**DIRECTIONS**
Set down each line of the data exactly, but not the pictures.

**MATERIAL FOR THIS EXERCISE**

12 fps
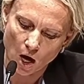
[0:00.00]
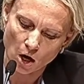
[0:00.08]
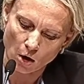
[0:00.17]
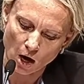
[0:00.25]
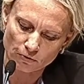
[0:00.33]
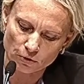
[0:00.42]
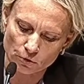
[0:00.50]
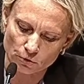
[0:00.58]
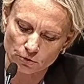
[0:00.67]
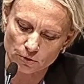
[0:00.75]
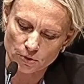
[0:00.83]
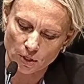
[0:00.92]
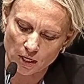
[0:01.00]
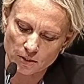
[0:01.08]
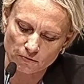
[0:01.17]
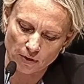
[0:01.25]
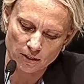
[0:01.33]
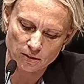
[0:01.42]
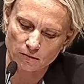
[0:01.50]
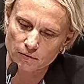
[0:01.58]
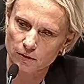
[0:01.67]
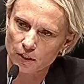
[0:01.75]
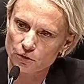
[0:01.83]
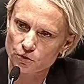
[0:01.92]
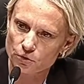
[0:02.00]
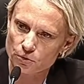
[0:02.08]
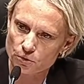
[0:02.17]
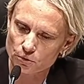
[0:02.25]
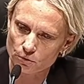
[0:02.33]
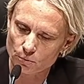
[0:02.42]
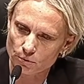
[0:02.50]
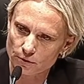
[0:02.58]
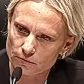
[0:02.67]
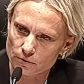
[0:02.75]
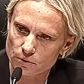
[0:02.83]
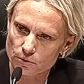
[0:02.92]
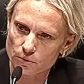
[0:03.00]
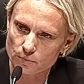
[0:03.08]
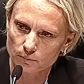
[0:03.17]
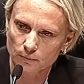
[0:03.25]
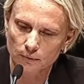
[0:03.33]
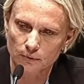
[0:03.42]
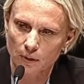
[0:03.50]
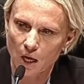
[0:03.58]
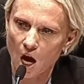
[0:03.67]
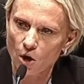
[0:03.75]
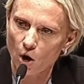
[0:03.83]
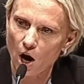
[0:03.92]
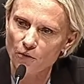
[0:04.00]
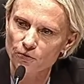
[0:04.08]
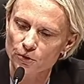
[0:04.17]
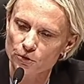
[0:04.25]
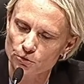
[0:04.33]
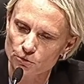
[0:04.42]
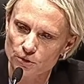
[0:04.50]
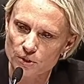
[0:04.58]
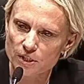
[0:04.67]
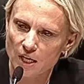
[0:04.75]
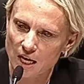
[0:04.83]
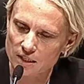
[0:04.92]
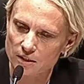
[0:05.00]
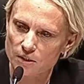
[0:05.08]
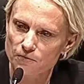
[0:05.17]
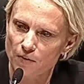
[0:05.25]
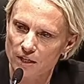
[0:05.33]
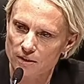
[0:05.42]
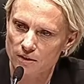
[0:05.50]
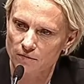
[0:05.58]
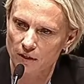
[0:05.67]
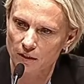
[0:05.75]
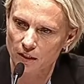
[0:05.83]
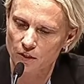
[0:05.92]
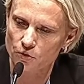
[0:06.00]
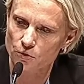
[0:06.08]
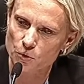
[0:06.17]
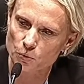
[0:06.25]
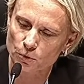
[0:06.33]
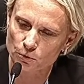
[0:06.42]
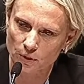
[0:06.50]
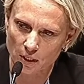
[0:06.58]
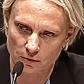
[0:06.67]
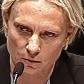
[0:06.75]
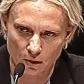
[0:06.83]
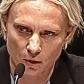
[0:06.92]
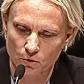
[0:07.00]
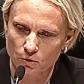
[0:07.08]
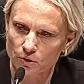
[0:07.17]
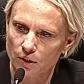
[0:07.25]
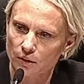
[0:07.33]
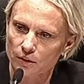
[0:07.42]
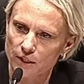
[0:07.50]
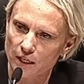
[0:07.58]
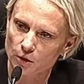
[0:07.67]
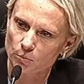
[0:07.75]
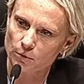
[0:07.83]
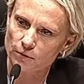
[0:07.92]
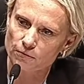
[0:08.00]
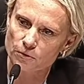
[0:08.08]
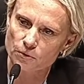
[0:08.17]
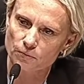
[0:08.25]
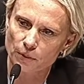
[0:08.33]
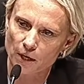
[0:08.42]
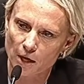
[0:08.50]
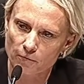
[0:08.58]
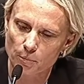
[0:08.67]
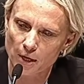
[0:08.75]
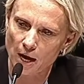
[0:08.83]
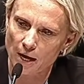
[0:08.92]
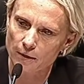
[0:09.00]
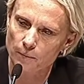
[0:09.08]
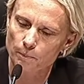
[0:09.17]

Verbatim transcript: How often do you discuss FISA violations in your briefings? Sorry, I didn't hear that. How often do you discuss these FISA violations when you get your nearly daily briefings with uh, the FBI?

**WRITTEN SOLUTION**
12 fps
[0:00.00]
[0:00.08]
[0:00.17]
[0:00.25]
[0:00.33]
[0:00.42]
[0:00.50]
[0:00.58]
[0:00.67]
[0:00.75]
[0:00.83]
[0:00.92]
[0:01.00]
[0:01.08]
[0:01.17]
[0:01.25]
[0:01.33]
[0:01.42]
[0:01.50]
[0:01.58]
[0:01.67]
[0:01.75]
[0:01.83]
[0:01.92]
[0:02.00]
[0:02.08]
[0:02.17]
[0:02.25]
[0:02.33]
[0:02.42]
[0:02.50]
[0:02.58]
[0:02.67]
[0:02.75]
[0:02.83]
[0:02.92]
[0:03.00]
[0:03.08]
[0:03.17]
[0:03.25]
[0:03.33]
[0:03.42]
[0:03.50]
[0:03.58]
[0:03.67]
[0:03.75]
[0:03.83]
[0:03.92]
[0:04.00]
[0:04.08]
[0:04.17]
[0:04.25]
[0:04.33]
[0:04.42]
[0:04.50]
[0:04.58]
[0:04.67]
[0:04.75]
[0:04.83]
[0:04.92]
[0:05.00]
[0:05.08]
[0:05.17]
[0:05.25]
[0:05.33]
[0:05.42]
[0:05.50]
[0:05.58]
[0:05.67]
[0:05.75]
[0:05.83]
[0:05.92]
[0:06.00]
[0:06.08]
[0:06.17]
[0:06.25]
[0:06.33]
[0:06.42]
[0:06.50]
[0:06.58]
[0:06.67]
[0:06.75]
[0:06.83]
[0:06.92]
[0:07.00]
[0:07.08]
[0:07.17]
[0:07.25]
[0:07.33]
[0:07.42]
[0:07.50]
[0:07.58]
[0:07.67]
[0:07.75]
[0:07.83]
[0:07.92]
[0:08.00]
[0:08.08]
[0:08.17]
[0:08.25]
[0:08.33]
[0:08.42]
[0:08.50]
[0:08.58]
[0:08.67]
[0:08.75]
[0:08.83]
[0:08.92]
[0:09.00]
[0:09.08]
[0:09.17]

Verbatim transcript: How often do you discuss FISA violations in your briefings? Sorry, I didn't hear that. How often do you discuss these FISA violations when you get your nearly daily briefings with uh, the FBI?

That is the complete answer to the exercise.